* TASK TO CARRY OUT
Output the data below exactly as it is, dropping the pictures from your copy.
Start of Block
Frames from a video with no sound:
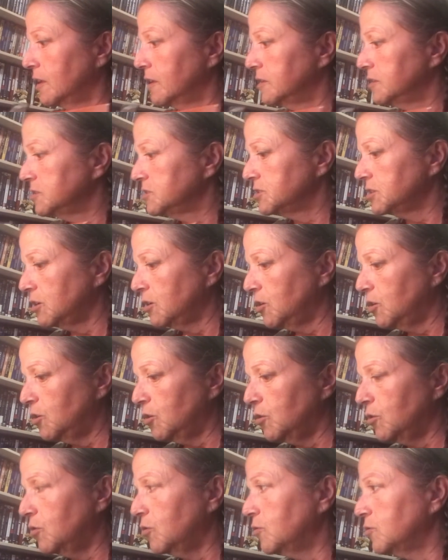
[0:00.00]

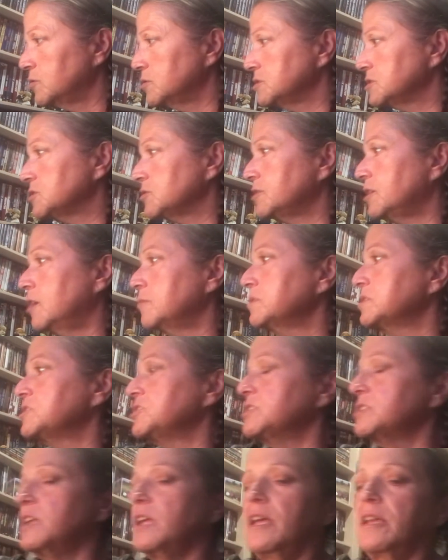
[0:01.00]
So now I'm going to
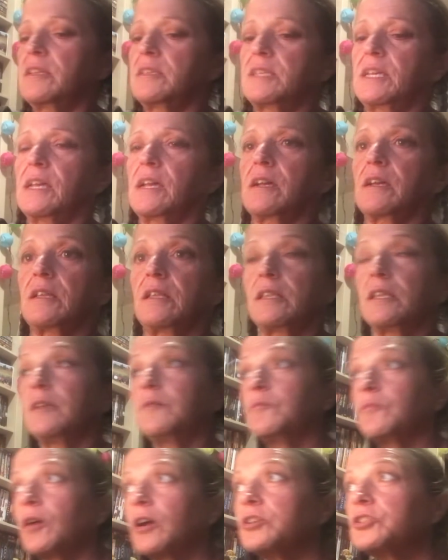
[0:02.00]
just take
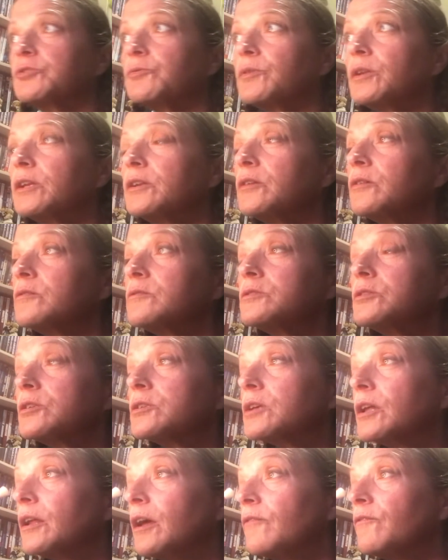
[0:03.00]
clean brush. What I do is just
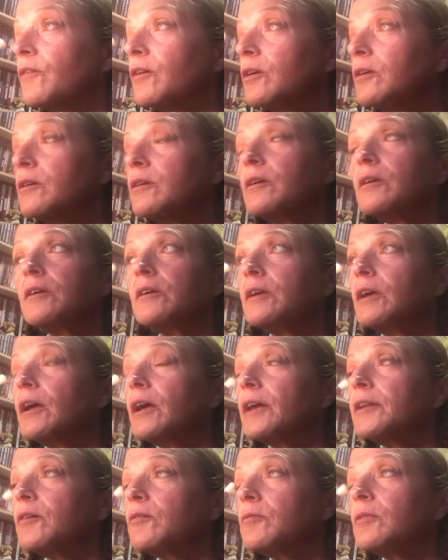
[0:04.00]
kind of,
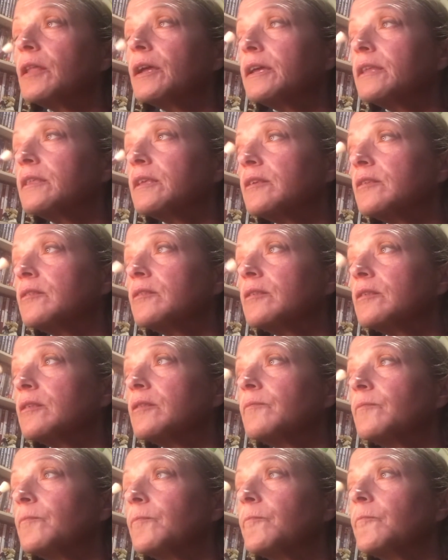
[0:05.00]
I don't like the
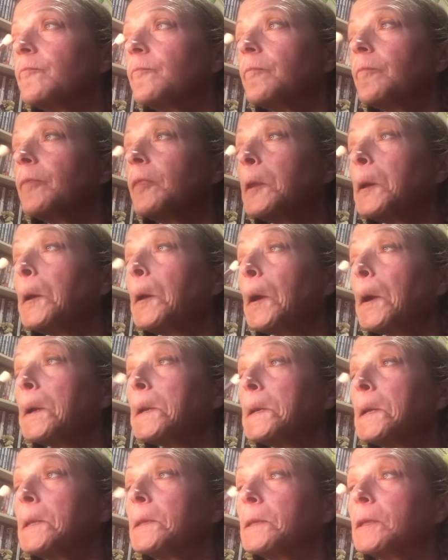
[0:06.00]

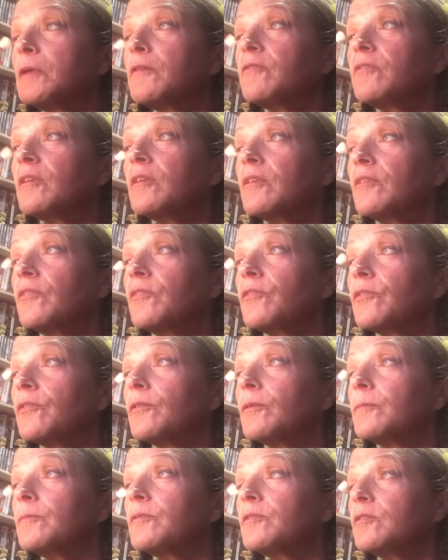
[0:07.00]
darkness of this.
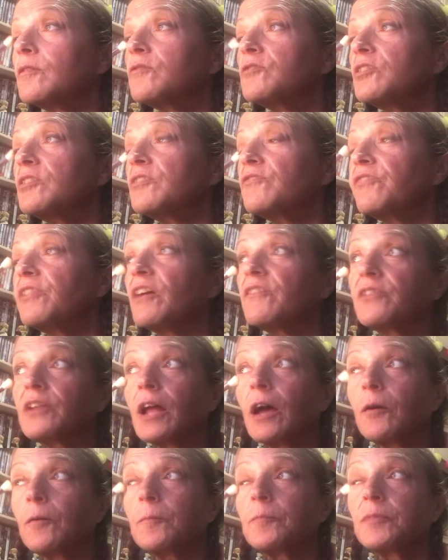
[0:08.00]
So just fluff it
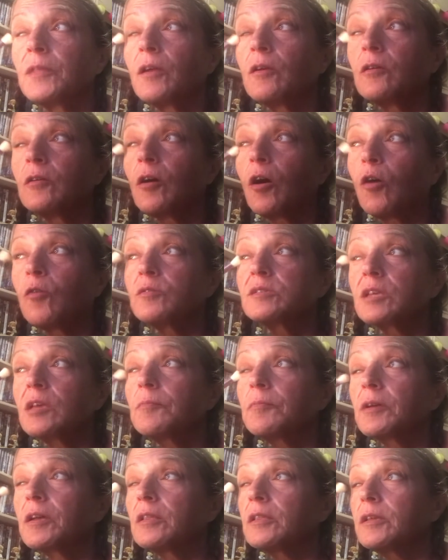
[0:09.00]
out. Always
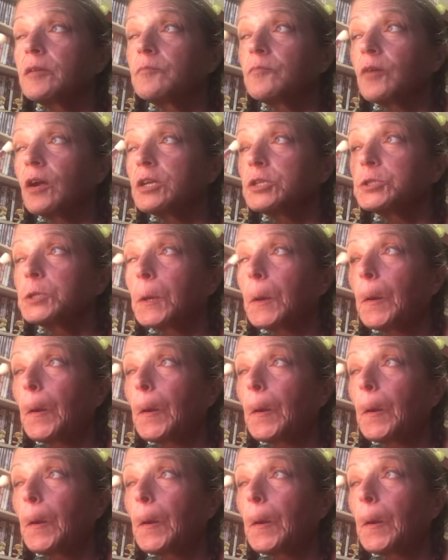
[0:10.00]
keep a clean brush.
End of Block
* ANSWER SECTION
Frames from a video with no sound:
[0:00.00]

[0:01.00]
So now I'm going to
[0:02.00]
just take
[0:03.00]
clean brush. What I do is just
[0:04.00]
kind of,
[0:05.00]
I don't like the
[0:06.00]

[0:07.00]
darkness of this.
[0:08.00]
So just fluff it
[0:09.00]
out. Always
[0:10.00]
keep a clean brush.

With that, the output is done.